**Assignment**
Repeat each record exactly. Any picture gets left out.

**Given data**
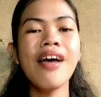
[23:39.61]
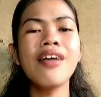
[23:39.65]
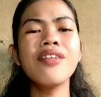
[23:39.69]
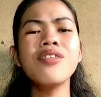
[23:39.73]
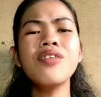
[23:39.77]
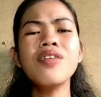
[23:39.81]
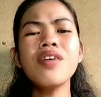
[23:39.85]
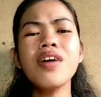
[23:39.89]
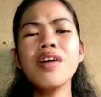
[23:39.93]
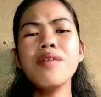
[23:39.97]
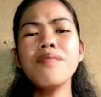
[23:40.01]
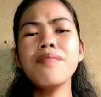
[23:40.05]

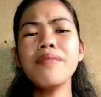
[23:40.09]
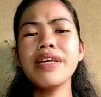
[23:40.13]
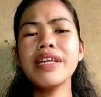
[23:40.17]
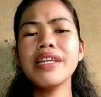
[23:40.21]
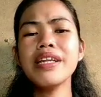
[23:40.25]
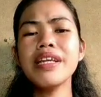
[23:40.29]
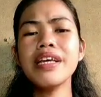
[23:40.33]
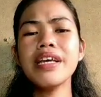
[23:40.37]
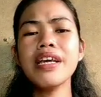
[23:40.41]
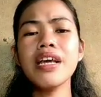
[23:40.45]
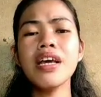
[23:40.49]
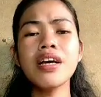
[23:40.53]
There are
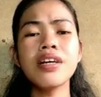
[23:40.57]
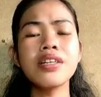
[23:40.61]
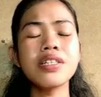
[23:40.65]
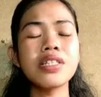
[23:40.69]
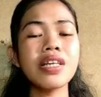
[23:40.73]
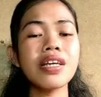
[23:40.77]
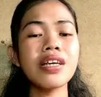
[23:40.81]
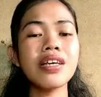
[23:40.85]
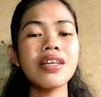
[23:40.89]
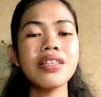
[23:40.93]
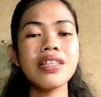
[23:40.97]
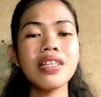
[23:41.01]
many
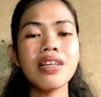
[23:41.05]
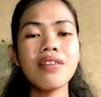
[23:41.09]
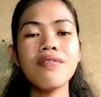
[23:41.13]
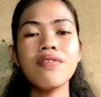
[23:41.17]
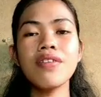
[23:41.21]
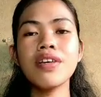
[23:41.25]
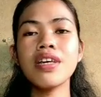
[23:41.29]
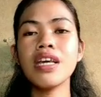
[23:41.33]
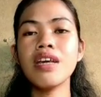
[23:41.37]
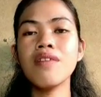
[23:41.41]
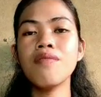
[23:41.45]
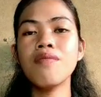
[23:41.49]

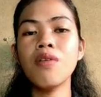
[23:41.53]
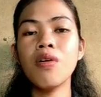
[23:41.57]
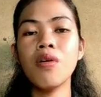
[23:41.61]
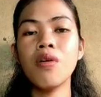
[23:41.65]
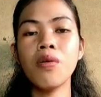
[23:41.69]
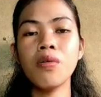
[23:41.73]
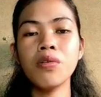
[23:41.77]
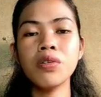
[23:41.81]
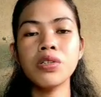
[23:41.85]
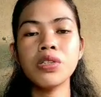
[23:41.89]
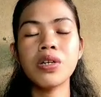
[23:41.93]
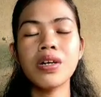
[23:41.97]
scientific
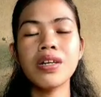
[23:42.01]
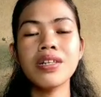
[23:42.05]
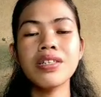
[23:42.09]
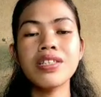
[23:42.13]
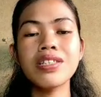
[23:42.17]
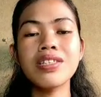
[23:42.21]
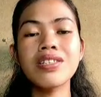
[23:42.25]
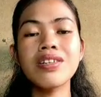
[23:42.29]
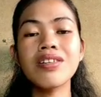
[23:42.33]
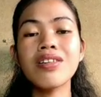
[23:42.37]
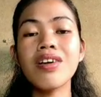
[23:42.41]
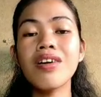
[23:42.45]

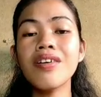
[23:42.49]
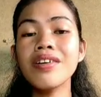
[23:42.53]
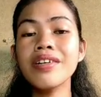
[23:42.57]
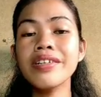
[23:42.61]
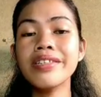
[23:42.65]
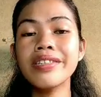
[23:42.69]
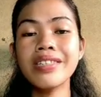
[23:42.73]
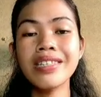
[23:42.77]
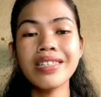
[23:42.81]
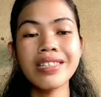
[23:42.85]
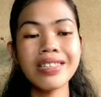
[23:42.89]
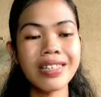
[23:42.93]
evolutions that are
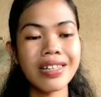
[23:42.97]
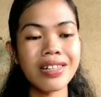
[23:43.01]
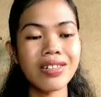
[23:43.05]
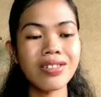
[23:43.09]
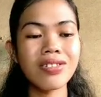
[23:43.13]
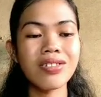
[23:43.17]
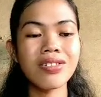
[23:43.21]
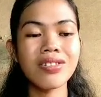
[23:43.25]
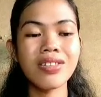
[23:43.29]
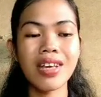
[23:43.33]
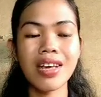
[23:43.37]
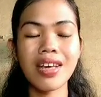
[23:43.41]
existing
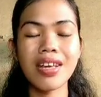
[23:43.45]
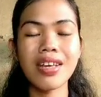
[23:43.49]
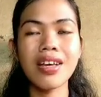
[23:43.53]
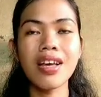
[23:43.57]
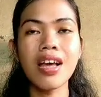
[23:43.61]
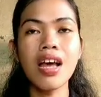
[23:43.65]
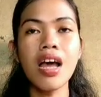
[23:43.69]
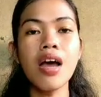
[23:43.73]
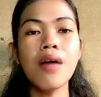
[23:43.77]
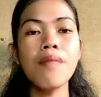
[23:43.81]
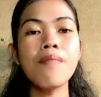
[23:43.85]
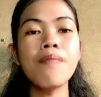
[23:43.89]
today,
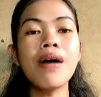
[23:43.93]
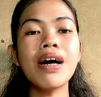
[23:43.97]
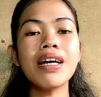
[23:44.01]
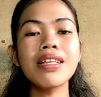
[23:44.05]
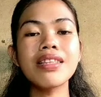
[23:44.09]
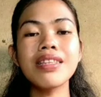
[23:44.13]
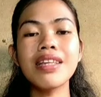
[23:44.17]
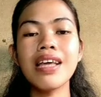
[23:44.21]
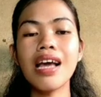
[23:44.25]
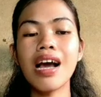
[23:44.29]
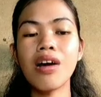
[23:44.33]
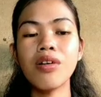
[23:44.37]

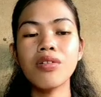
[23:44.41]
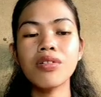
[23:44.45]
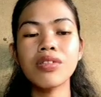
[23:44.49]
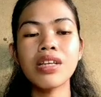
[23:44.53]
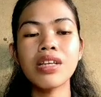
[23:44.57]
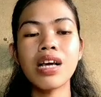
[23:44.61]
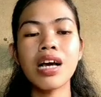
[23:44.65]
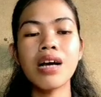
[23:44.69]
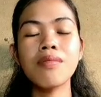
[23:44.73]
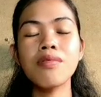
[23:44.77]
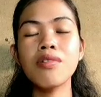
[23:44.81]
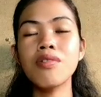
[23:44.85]
but the
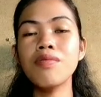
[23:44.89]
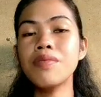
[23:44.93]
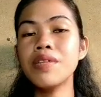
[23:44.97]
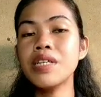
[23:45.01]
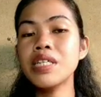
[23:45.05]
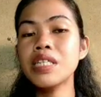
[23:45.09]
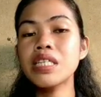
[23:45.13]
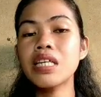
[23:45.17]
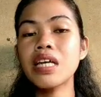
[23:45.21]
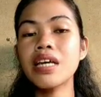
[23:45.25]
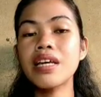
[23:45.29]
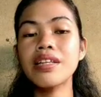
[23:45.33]
outcome of
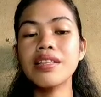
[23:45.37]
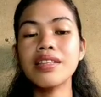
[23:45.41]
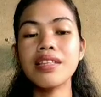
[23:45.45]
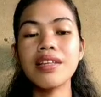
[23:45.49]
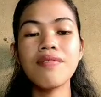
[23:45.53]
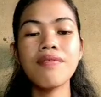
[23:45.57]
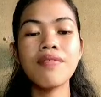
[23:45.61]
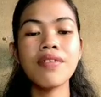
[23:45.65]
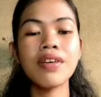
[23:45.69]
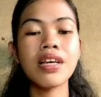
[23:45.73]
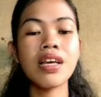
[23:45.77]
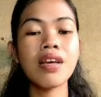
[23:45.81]
these
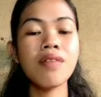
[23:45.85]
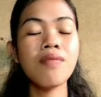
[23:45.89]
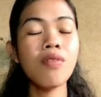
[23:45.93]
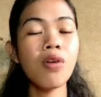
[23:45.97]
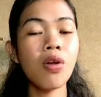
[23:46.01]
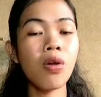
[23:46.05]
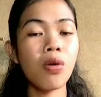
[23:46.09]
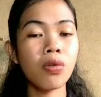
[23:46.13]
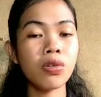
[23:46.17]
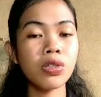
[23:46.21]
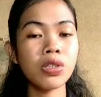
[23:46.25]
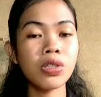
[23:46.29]
scientific
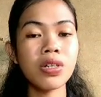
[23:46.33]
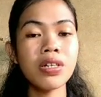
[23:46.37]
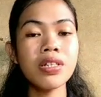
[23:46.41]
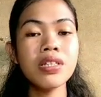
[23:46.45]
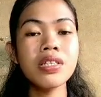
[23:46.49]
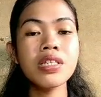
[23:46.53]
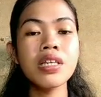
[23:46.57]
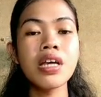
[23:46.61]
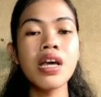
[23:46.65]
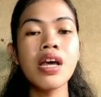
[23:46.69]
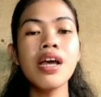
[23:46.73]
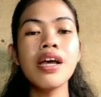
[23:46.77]

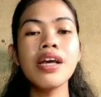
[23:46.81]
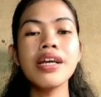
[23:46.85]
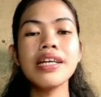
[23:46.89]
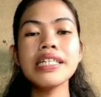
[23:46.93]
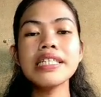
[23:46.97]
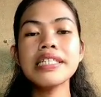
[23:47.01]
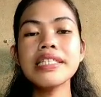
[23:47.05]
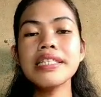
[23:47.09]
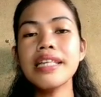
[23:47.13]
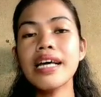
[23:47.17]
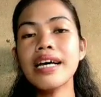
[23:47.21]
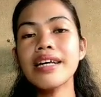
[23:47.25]
evolutions
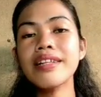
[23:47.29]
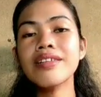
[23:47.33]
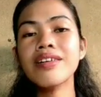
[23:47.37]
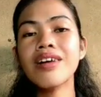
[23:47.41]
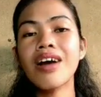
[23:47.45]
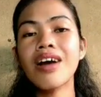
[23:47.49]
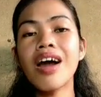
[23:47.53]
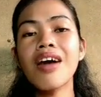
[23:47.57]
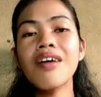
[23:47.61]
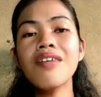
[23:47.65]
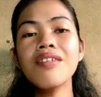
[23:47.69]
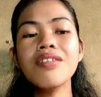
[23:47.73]
is that
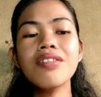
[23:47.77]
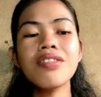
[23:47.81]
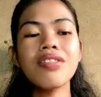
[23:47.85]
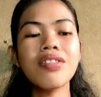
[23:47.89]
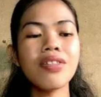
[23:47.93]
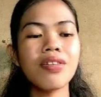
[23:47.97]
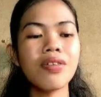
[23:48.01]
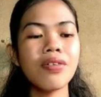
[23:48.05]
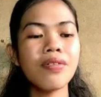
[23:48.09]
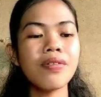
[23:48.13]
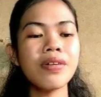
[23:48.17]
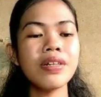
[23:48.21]
current
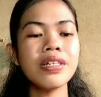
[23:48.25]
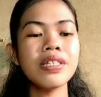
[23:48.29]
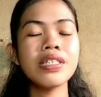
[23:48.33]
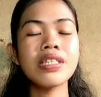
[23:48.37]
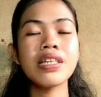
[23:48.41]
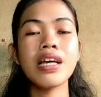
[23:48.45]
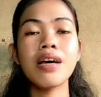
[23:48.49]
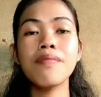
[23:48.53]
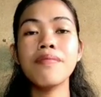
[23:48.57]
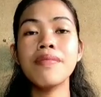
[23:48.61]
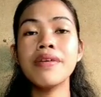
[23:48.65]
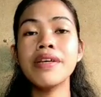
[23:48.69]
theories
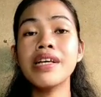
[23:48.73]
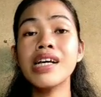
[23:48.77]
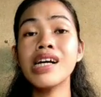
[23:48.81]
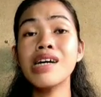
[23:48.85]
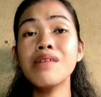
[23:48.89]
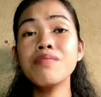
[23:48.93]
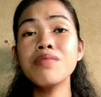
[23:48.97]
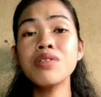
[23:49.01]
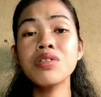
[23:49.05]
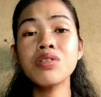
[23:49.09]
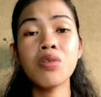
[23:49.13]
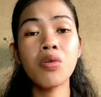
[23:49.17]
have
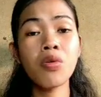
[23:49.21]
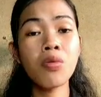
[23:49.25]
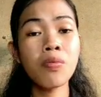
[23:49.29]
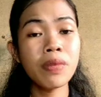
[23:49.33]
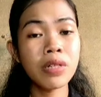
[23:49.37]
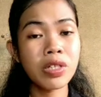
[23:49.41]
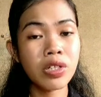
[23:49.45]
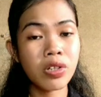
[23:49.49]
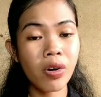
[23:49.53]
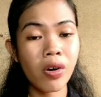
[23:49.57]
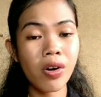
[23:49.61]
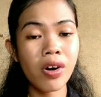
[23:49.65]
become so
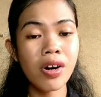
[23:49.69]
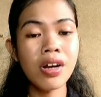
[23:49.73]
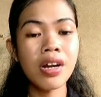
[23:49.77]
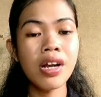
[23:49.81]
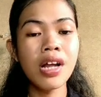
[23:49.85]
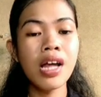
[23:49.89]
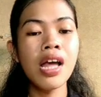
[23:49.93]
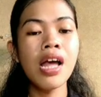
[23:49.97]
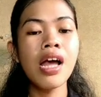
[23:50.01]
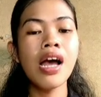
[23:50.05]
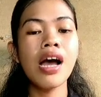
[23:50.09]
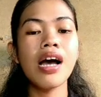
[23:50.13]
bizarre
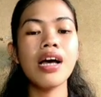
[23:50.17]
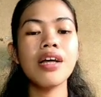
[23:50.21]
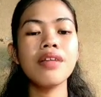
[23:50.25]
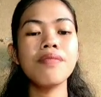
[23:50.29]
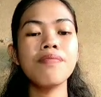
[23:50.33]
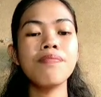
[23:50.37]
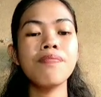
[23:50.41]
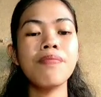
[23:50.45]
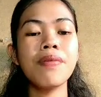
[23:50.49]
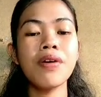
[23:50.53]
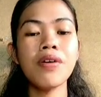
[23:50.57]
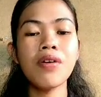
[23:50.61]

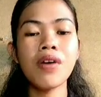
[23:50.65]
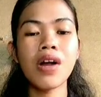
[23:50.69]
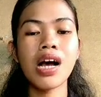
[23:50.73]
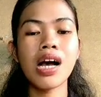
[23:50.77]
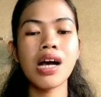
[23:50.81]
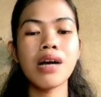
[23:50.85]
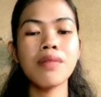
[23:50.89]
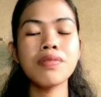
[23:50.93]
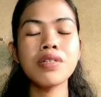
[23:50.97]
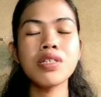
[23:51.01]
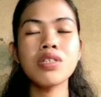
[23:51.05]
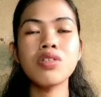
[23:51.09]
and
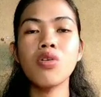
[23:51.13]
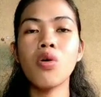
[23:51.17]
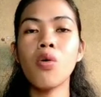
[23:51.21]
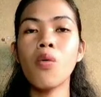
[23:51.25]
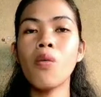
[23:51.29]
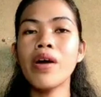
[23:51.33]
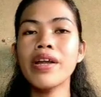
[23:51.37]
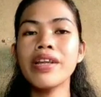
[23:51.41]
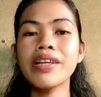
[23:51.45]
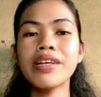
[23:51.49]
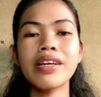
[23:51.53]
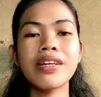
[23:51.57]
perhaps no
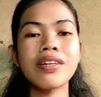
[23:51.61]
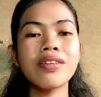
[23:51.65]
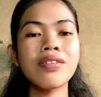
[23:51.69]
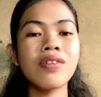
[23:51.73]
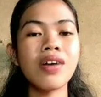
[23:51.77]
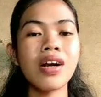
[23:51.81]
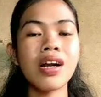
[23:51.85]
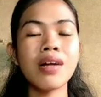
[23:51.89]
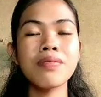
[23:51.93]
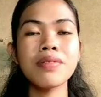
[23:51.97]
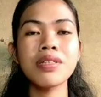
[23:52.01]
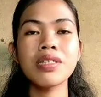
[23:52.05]
one can
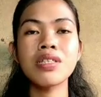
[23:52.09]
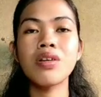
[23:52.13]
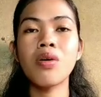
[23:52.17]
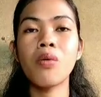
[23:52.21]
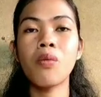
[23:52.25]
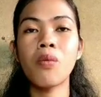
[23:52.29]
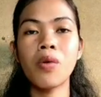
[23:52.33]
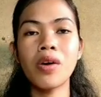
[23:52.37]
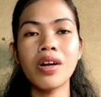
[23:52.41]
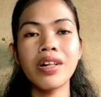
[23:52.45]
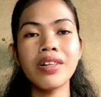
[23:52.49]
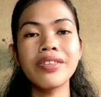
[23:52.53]
grasp the
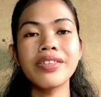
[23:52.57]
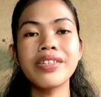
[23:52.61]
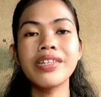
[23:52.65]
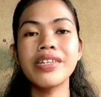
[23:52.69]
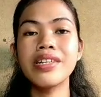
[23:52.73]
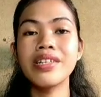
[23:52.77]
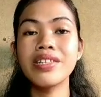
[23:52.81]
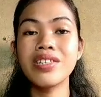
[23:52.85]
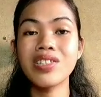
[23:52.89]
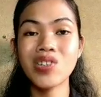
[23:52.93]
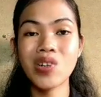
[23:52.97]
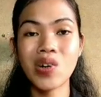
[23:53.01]
world they
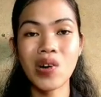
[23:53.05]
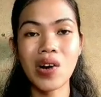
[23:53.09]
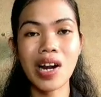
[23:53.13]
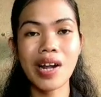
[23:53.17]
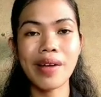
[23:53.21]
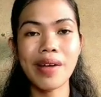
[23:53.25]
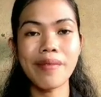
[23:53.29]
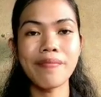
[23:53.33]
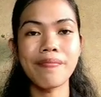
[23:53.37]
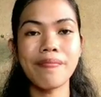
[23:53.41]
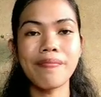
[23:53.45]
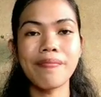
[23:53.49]

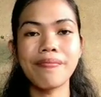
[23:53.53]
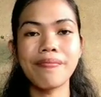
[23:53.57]
describe.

**Worked solution**
[23:39.61]
[23:39.65]
[23:39.69]
[23:39.73]
[23:39.77]
[23:39.81]
[23:39.85]
[23:39.89]
[23:39.93]
[23:39.97]
[23:40.01]
[23:40.05]

[23:40.09]
[23:40.13]
[23:40.17]
[23:40.21]
[23:40.25]
[23:40.29]
[23:40.33]
[23:40.37]
[23:40.41]
[23:40.45]
[23:40.49]
[23:40.53]
There are
[23:40.57]
[23:40.61]
[23:40.65]
[23:40.69]
[23:40.73]
[23:40.77]
[23:40.81]
[23:40.85]
[23:40.89]
[23:40.93]
[23:40.97]
[23:41.01]
many
[23:41.05]
[23:41.09]
[23:41.13]
[23:41.17]
[23:41.21]
[23:41.25]
[23:41.29]
[23:41.33]
[23:41.37]
[23:41.41]
[23:41.45]
[23:41.49]

[23:41.53]
[23:41.57]
[23:41.61]
[23:41.65]
[23:41.69]
[23:41.73]
[23:41.77]
[23:41.81]
[23:41.85]
[23:41.89]
[23:41.93]
[23:41.97]
scientific
[23:42.01]
[23:42.05]
[23:42.09]
[23:42.13]
[23:42.17]
[23:42.21]
[23:42.25]
[23:42.29]
[23:42.33]
[23:42.37]
[23:42.41]
[23:42.45]

[23:42.49]
[23:42.53]
[23:42.57]
[23:42.61]
[23:42.65]
[23:42.69]
[23:42.73]
[23:42.77]
[23:42.81]
[23:42.85]
[23:42.89]
[23:42.93]
evolutions that are
[23:42.97]
[23:43.01]
[23:43.05]
[23:43.09]
[23:43.13]
[23:43.17]
[23:43.21]
[23:43.25]
[23:43.29]
[23:43.33]
[23:43.37]
[23:43.41]
existing
[23:43.45]
[23:43.49]
[23:43.53]
[23:43.57]
[23:43.61]
[23:43.65]
[23:43.69]
[23:43.73]
[23:43.77]
[23:43.81]
[23:43.85]
[23:43.89]
today,
[23:43.93]
[23:43.97]
[23:44.01]
[23:44.05]
[23:44.09]
[23:44.13]
[23:44.17]
[23:44.21]
[23:44.25]
[23:44.29]
[23:44.33]
[23:44.37]

[23:44.41]
[23:44.45]
[23:44.49]
[23:44.53]
[23:44.57]
[23:44.61]
[23:44.65]
[23:44.69]
[23:44.73]
[23:44.77]
[23:44.81]
[23:44.85]
but the
[23:44.89]
[23:44.93]
[23:44.97]
[23:45.01]
[23:45.05]
[23:45.09]
[23:45.13]
[23:45.17]
[23:45.21]
[23:45.25]
[23:45.29]
[23:45.33]
outcome of
[23:45.37]
[23:45.41]
[23:45.45]
[23:45.49]
[23:45.53]
[23:45.57]
[23:45.61]
[23:45.65]
[23:45.69]
[23:45.73]
[23:45.77]
[23:45.81]
these
[23:45.85]
[23:45.89]
[23:45.93]
[23:45.97]
[23:46.01]
[23:46.05]
[23:46.09]
[23:46.13]
[23:46.17]
[23:46.21]
[23:46.25]
[23:46.29]
scientific
[23:46.33]
[23:46.37]
[23:46.41]
[23:46.45]
[23:46.49]
[23:46.53]
[23:46.57]
[23:46.61]
[23:46.65]
[23:46.69]
[23:46.73]
[23:46.77]

[23:46.81]
[23:46.85]
[23:46.89]
[23:46.93]
[23:46.97]
[23:47.01]
[23:47.05]
[23:47.09]
[23:47.13]
[23:47.17]
[23:47.21]
[23:47.25]
evolutions
[23:47.29]
[23:47.33]
[23:47.37]
[23:47.41]
[23:47.45]
[23:47.49]
[23:47.53]
[23:47.57]
[23:47.61]
[23:47.65]
[23:47.69]
[23:47.73]
is that
[23:47.77]
[23:47.81]
[23:47.85]
[23:47.89]
[23:47.93]
[23:47.97]
[23:48.01]
[23:48.05]
[23:48.09]
[23:48.13]
[23:48.17]
[23:48.21]
current
[23:48.25]
[23:48.29]
[23:48.33]
[23:48.37]
[23:48.41]
[23:48.45]
[23:48.49]
[23:48.53]
[23:48.57]
[23:48.61]
[23:48.65]
[23:48.69]
theories
[23:48.73]
[23:48.77]
[23:48.81]
[23:48.85]
[23:48.89]
[23:48.93]
[23:48.97]
[23:49.01]
[23:49.05]
[23:49.09]
[23:49.13]
[23:49.17]
have
[23:49.21]
[23:49.25]
[23:49.29]
[23:49.33]
[23:49.37]
[23:49.41]
[23:49.45]
[23:49.49]
[23:49.53]
[23:49.57]
[23:49.61]
[23:49.65]
become so
[23:49.69]
[23:49.73]
[23:49.77]
[23:49.81]
[23:49.85]
[23:49.89]
[23:49.93]
[23:49.97]
[23:50.01]
[23:50.05]
[23:50.09]
[23:50.13]
bizarre
[23:50.17]
[23:50.21]
[23:50.25]
[23:50.29]
[23:50.33]
[23:50.37]
[23:50.41]
[23:50.45]
[23:50.49]
[23:50.53]
[23:50.57]
[23:50.61]

[23:50.65]
[23:50.69]
[23:50.73]
[23:50.77]
[23:50.81]
[23:50.85]
[23:50.89]
[23:50.93]
[23:50.97]
[23:51.01]
[23:51.05]
[23:51.09]
and
[23:51.13]
[23:51.17]
[23:51.21]
[23:51.25]
[23:51.29]
[23:51.33]
[23:51.37]
[23:51.41]
[23:51.45]
[23:51.49]
[23:51.53]
[23:51.57]
perhaps no
[23:51.61]
[23:51.65]
[23:51.69]
[23:51.73]
[23:51.77]
[23:51.81]
[23:51.85]
[23:51.89]
[23:51.93]
[23:51.97]
[23:52.01]
[23:52.05]
one can
[23:52.09]
[23:52.13]
[23:52.17]
[23:52.21]
[23:52.25]
[23:52.29]
[23:52.33]
[23:52.37]
[23:52.41]
[23:52.45]
[23:52.49]
[23:52.53]
grasp the
[23:52.57]
[23:52.61]
[23:52.65]
[23:52.69]
[23:52.73]
[23:52.77]
[23:52.81]
[23:52.85]
[23:52.89]
[23:52.93]
[23:52.97]
[23:53.01]
world they
[23:53.05]
[23:53.09]
[23:53.13]
[23:53.17]
[23:53.21]
[23:53.25]
[23:53.29]
[23:53.33]
[23:53.37]
[23:53.41]
[23:53.45]
[23:53.49]

[23:53.53]
[23:53.57]
describe.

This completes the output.